To see if our top two contenders could survive extended use, we aimed to make 50 smoothies in them—25 with frozen fruit and 25 with milk and protein powder. One blender overheated at the 11th drink, and the other began to leak milk out of its bottom at the 45th. While we were disappointed, we didn’t think that the leaking was a deal breaker, so many smoothies with tough, fibrous ingredients in such a short period of time is an exceptionally taxing test for these inexpensive little blenders, and it’s not reflective of how they’d realistically be used: likely once a day or for a short period of time with long rests in between.
If you want to make smoothies on the go or are in need of a small blender for camping or traveling, a portable blender is a great option. Keep in mind that they will need to be recharged and their capacity is best for one person, unless you don’t mind making multiple batches of recipes. We still think that a full-size blender is more useful due to its versatility, larger capacity, better durability, and lack of charging, but once we accepted the limitations of a personal blender we learned to appreciate its handy ability to blend while on the go.
The PopBabies Personal Portable Blender, which costs about $37, was the top performer of the models we tested, handily out-blending the most popular brand on the market, the BlendJet.
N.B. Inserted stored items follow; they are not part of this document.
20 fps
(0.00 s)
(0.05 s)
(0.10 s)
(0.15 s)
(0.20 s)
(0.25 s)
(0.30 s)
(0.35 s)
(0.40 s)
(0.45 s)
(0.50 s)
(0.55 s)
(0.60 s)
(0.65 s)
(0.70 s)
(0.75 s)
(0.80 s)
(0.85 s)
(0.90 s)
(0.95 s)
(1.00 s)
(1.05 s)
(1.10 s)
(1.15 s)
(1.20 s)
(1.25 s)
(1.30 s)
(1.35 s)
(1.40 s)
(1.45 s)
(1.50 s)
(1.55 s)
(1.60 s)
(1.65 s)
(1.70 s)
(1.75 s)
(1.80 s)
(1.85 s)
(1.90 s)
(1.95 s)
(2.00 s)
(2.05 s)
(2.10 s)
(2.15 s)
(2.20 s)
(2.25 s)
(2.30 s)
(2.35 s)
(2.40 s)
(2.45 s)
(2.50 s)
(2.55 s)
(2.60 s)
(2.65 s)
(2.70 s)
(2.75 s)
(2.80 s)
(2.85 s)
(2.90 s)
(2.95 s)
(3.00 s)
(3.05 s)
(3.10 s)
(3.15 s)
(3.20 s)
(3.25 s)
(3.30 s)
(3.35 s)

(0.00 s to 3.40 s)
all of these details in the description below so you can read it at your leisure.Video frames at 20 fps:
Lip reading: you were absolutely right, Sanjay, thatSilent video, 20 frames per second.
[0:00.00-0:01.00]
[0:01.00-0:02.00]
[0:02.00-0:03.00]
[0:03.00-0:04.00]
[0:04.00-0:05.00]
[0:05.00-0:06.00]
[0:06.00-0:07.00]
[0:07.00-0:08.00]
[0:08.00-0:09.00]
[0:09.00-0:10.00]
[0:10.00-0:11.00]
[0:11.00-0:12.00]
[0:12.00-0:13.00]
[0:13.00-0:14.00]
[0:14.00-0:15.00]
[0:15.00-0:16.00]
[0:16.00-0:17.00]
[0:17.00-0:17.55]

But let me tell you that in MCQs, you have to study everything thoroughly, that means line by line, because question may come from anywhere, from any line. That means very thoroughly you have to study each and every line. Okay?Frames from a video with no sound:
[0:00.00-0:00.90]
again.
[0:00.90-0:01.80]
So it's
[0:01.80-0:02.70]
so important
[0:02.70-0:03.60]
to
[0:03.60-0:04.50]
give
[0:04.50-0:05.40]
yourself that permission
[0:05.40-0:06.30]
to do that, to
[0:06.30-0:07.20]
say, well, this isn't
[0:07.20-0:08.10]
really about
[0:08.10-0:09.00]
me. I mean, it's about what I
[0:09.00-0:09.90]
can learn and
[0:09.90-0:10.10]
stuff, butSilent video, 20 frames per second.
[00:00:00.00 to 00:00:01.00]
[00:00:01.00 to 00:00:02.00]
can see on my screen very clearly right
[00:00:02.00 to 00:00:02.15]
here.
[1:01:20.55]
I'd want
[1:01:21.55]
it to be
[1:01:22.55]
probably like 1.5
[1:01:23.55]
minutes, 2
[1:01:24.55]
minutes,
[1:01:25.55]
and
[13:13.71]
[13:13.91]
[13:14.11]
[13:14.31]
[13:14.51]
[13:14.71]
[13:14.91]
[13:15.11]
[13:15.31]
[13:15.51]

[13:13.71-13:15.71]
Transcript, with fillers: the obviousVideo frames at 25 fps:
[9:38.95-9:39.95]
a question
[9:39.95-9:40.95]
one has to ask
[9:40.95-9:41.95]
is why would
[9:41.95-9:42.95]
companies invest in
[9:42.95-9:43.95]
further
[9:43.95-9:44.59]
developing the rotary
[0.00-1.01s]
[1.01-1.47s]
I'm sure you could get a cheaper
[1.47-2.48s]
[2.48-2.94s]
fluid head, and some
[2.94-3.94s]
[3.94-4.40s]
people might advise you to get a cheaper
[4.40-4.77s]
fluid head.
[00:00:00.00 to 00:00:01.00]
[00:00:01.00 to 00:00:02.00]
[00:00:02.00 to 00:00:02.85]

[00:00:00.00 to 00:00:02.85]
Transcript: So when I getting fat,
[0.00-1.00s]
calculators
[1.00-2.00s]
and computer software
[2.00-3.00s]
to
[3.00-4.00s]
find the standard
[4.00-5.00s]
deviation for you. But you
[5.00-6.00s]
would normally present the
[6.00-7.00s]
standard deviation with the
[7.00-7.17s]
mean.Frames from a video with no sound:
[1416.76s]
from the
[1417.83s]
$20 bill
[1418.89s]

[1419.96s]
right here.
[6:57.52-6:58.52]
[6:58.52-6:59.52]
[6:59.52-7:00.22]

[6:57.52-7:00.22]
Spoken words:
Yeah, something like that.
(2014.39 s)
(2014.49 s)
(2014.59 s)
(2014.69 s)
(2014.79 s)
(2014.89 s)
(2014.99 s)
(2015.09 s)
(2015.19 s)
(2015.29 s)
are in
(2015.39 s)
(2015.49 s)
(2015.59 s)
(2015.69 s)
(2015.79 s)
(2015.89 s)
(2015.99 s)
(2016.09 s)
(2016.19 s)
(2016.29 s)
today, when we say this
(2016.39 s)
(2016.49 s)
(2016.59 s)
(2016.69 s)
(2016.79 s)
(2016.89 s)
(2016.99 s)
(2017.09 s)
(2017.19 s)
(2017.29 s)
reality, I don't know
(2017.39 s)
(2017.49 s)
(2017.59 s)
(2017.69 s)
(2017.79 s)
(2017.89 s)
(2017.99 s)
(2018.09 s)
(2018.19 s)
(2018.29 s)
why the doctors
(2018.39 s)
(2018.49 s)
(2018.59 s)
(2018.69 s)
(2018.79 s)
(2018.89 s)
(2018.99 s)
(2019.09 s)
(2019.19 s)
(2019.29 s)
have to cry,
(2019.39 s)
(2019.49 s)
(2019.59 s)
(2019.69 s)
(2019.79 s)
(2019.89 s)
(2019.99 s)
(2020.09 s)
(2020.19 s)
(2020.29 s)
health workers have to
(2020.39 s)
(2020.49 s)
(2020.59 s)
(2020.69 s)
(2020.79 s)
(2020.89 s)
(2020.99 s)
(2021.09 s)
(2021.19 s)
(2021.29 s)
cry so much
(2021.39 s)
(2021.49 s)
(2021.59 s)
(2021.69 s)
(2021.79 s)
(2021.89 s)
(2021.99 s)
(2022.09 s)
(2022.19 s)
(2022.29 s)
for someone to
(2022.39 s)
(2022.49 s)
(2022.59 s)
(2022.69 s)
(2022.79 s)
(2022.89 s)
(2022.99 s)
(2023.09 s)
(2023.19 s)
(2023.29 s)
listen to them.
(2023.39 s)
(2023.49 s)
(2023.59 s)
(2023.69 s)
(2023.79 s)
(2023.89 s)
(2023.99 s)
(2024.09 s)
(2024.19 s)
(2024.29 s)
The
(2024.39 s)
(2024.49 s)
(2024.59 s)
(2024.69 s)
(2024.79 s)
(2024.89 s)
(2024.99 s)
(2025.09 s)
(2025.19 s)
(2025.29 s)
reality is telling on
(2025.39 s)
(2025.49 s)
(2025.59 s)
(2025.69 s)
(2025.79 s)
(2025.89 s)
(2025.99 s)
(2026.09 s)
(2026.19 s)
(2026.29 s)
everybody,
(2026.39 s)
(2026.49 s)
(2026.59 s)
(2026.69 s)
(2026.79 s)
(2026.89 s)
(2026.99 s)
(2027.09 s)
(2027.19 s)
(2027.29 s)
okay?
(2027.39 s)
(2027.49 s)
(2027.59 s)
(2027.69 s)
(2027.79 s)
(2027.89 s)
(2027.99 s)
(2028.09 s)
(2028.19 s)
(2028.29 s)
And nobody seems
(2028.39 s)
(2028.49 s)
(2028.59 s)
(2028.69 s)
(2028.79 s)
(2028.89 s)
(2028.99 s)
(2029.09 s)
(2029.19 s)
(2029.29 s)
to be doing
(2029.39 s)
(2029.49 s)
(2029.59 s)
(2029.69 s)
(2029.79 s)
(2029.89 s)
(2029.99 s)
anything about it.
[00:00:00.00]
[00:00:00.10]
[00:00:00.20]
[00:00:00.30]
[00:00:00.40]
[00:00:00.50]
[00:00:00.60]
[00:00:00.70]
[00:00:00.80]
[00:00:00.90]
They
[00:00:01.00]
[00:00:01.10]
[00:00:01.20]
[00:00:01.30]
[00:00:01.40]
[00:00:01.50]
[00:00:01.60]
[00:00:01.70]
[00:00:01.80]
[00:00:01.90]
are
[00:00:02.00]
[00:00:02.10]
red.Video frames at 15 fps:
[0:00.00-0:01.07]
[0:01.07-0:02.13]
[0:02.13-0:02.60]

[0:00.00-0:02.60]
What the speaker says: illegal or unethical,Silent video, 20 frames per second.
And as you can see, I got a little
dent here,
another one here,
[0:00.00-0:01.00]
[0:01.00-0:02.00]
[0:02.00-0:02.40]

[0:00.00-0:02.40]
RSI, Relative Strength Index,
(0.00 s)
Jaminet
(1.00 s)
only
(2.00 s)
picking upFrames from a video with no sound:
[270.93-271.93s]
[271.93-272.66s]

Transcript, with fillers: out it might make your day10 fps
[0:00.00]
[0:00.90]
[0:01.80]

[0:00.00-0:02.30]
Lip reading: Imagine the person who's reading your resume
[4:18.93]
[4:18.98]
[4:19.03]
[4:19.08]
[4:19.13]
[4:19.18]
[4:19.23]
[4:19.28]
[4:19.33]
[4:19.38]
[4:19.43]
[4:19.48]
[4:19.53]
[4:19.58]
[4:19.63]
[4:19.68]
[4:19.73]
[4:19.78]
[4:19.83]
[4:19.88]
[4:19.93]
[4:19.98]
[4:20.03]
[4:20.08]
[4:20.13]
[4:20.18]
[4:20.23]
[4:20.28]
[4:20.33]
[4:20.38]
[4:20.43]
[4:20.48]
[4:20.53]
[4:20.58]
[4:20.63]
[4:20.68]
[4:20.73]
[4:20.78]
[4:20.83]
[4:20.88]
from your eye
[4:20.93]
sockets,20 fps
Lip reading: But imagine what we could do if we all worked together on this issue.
It easily blended smoothies and frozen margaritas—crushing frozen fruit and ice just as thoroughly as our favorite inexpensive blender. It made dressing that was smooth, creamy, and a vibrant green color, a sign that the parsley was thoroughly incorporated. It did leak slightly during the durability test. This wasn’t ideal, but it was an aggressive test and we think that this model will hold up fine under less challenging conditions.